Chargrilled kangaroo was on the royal menu Thursday as Prince Harry and his pregnant wife Meghan arrived in Australia’s second-largest city Melbourne, where they were greeted by thousands of screaming fans.
Clutching flowers and waving flags, the crowds turned out to welcome the pair, who were delayed in traffic after flying in from Sydney on the third day of their tour Down Under.
The pair will only spend a few hours in Melbourne, but had a jam-packed schedule that included a meal featuring native Australian foods and a trip to a beach.
“I love everything they stand for. As a human being you have so much to look up to with them,” one young fan who had been waiting since before dawn told national broadcaster ABC as the pair mingled with the crowd.
A teenage girl cried tears of joy and threw her arms around the prince as she clutched a hand-written banner with the words: “Been here since 4am.

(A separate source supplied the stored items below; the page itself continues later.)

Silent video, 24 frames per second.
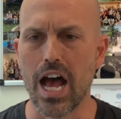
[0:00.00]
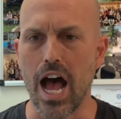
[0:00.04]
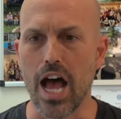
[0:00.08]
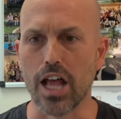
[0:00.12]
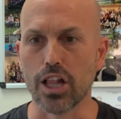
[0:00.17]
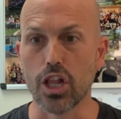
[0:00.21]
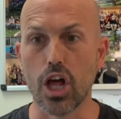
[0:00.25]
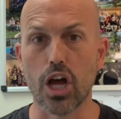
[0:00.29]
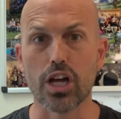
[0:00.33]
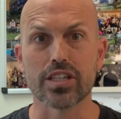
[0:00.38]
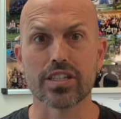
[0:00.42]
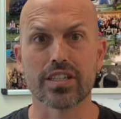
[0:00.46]
I
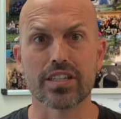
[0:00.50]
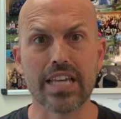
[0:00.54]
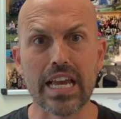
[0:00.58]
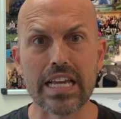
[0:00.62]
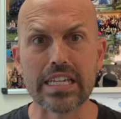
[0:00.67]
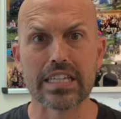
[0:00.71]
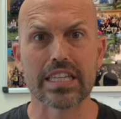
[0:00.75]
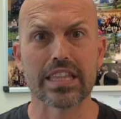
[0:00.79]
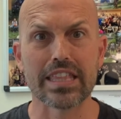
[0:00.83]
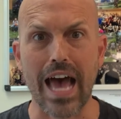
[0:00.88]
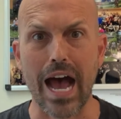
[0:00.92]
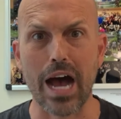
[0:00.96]
lost
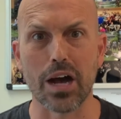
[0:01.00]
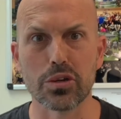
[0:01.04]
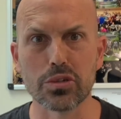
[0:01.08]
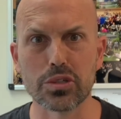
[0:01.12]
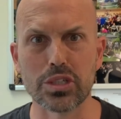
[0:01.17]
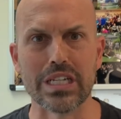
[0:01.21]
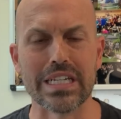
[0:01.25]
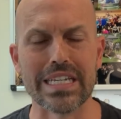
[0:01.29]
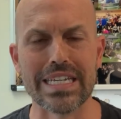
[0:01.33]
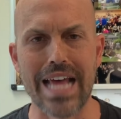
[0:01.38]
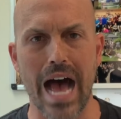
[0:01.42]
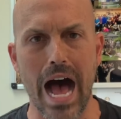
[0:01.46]

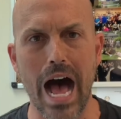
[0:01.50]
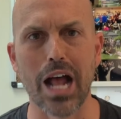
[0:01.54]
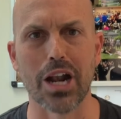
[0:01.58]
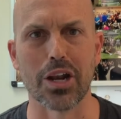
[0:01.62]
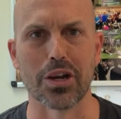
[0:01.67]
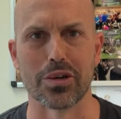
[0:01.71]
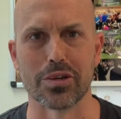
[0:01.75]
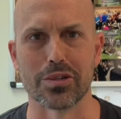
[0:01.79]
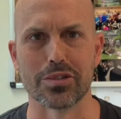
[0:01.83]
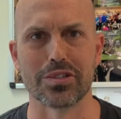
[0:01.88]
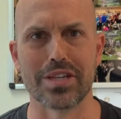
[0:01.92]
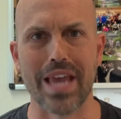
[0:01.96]

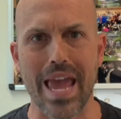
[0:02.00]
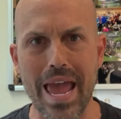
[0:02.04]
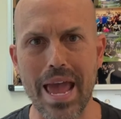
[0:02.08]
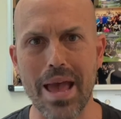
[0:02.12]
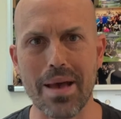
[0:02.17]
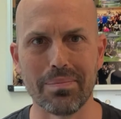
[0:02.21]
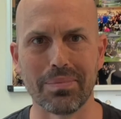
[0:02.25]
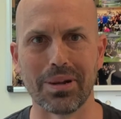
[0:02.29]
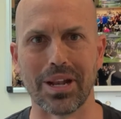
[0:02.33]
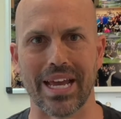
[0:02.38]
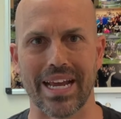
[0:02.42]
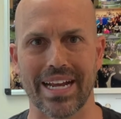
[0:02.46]
$6,000
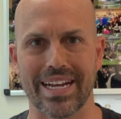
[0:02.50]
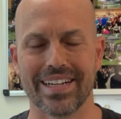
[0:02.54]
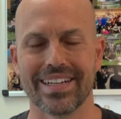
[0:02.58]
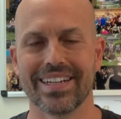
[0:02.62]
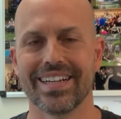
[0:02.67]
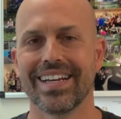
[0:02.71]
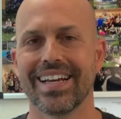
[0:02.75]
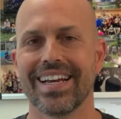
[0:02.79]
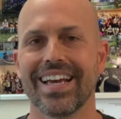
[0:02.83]
gambling.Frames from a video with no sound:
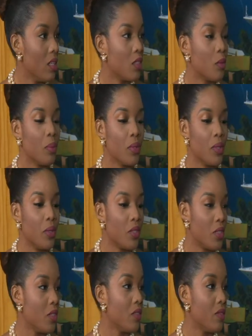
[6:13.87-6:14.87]
to
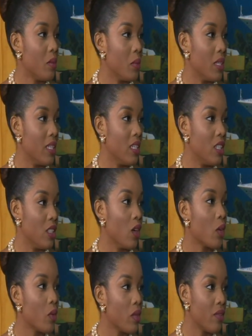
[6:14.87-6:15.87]
produce geothermal energy,
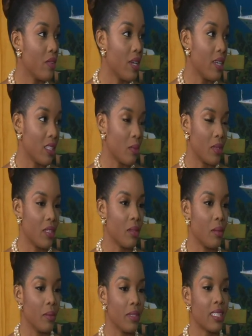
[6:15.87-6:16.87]
not only for us, but to
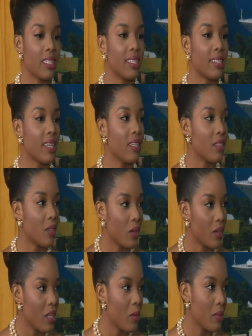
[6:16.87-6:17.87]
be able to sell to
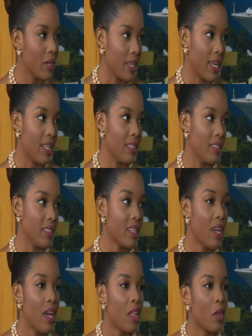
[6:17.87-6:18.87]
our neighboring islands.
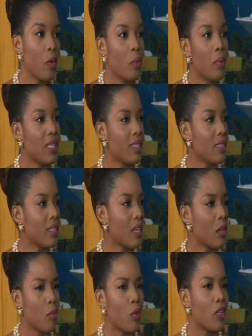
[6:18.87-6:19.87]
Right. There were places
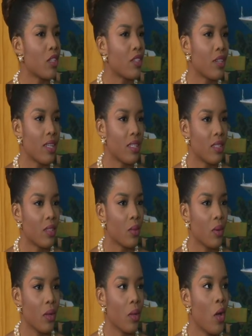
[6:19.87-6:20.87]
like Montserrat and so
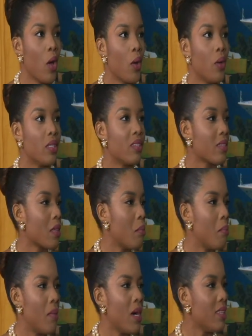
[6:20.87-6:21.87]
on. It took
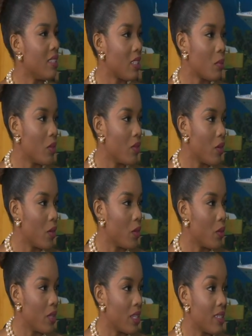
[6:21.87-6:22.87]
them months before, you
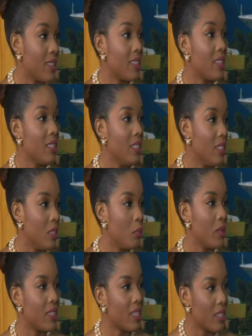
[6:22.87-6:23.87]
know, they could see the
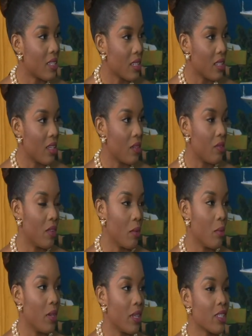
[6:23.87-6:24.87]
potential of their
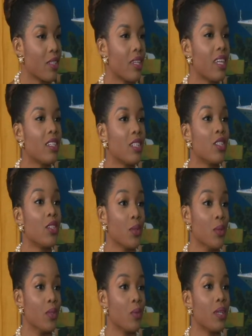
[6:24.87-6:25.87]
products. So that just
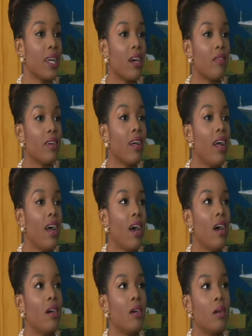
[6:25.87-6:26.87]
shows we have
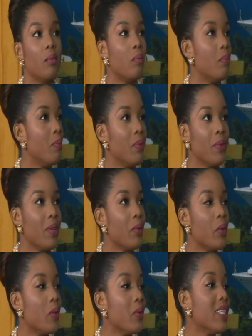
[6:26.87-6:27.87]

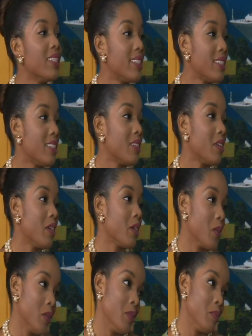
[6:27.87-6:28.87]
we're really sitting on a
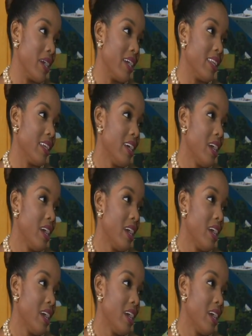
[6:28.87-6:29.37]
gold mine.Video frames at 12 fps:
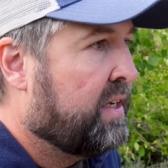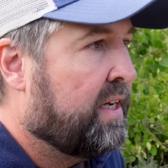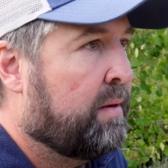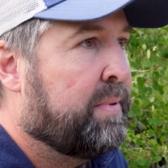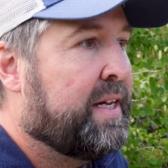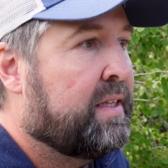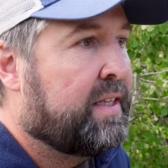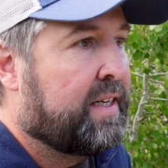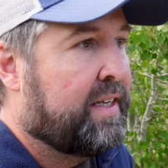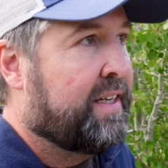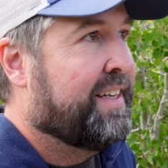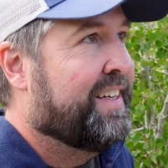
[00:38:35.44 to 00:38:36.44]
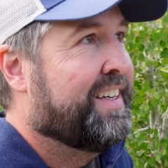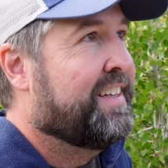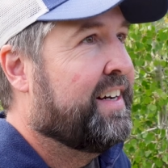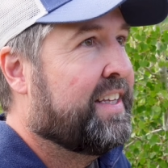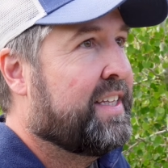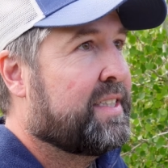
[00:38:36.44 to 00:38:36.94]
looking appealing
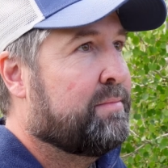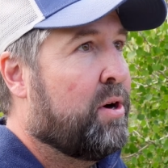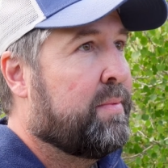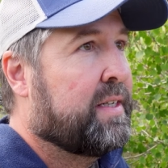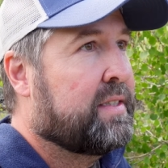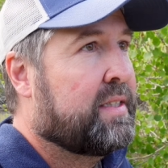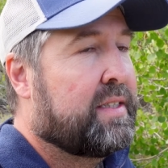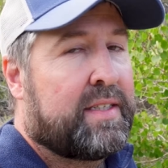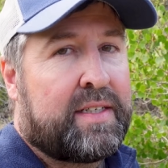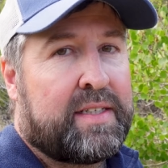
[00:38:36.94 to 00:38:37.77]
at this moment.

Loved you since I was eight.”
“You’re gonna get me in trouble,” Harry joked as he embraced her.
Meghan was inundated by flower bouquets and baby gifts following their announcement on Monday that Meghan was expecting their first child.
The US-born royal also put on a dinosaur pasta necklace made by a five-year-old boy, who was wearing his favourite pilot uniform outfit, for the rest of her walk.
“I made it with pasta and dipped them in gold paint and threaded the string through,” he told news.com.au.
The Duchess was wearing a tan trench-coat, believed to be by Paris-based Australian designer Martin Grant, a navy dress by the breakthrough star of local fashion Dion Lee, and holding a Gucci Sylvie clutch.
The loved-up husband and wife mostly mingled with the crowd separately, but when they were together, they held hands and the Duchess periodically stroked Harry’s back.
After the public meet-and-greet, the couple spent some time with the Victorian Governor Linda Dessau in an official reception at Government House, where the Duchess of Sussex stole the hearts of local sports fans by handballing a football used in the Australian Rules game.
They then headed to a restaurant that mentors indigenous chefs with chargrilled kangaroo and wild boar on the menu, according to broadcaster Channel Nine. They will visit a school before finishing up at South Melbourne beach.
The couple will also follow in the footsteps of Harry’s grandmother Queen Elizabeth during her 2011 visit by taking a tram ride in Melbourne.
They are due to return to Sydney later this week for the opening of the global sports championship the Invictus Games, which was set up by Harry for wounded military personnel after his decade of service in the army.
The couple’s more-than-two-week official visit will take in multiple stops in Australia, Fiji, Tonga and New Zealand — all parts of the Commonwealth, a group of predominantly former British colonies.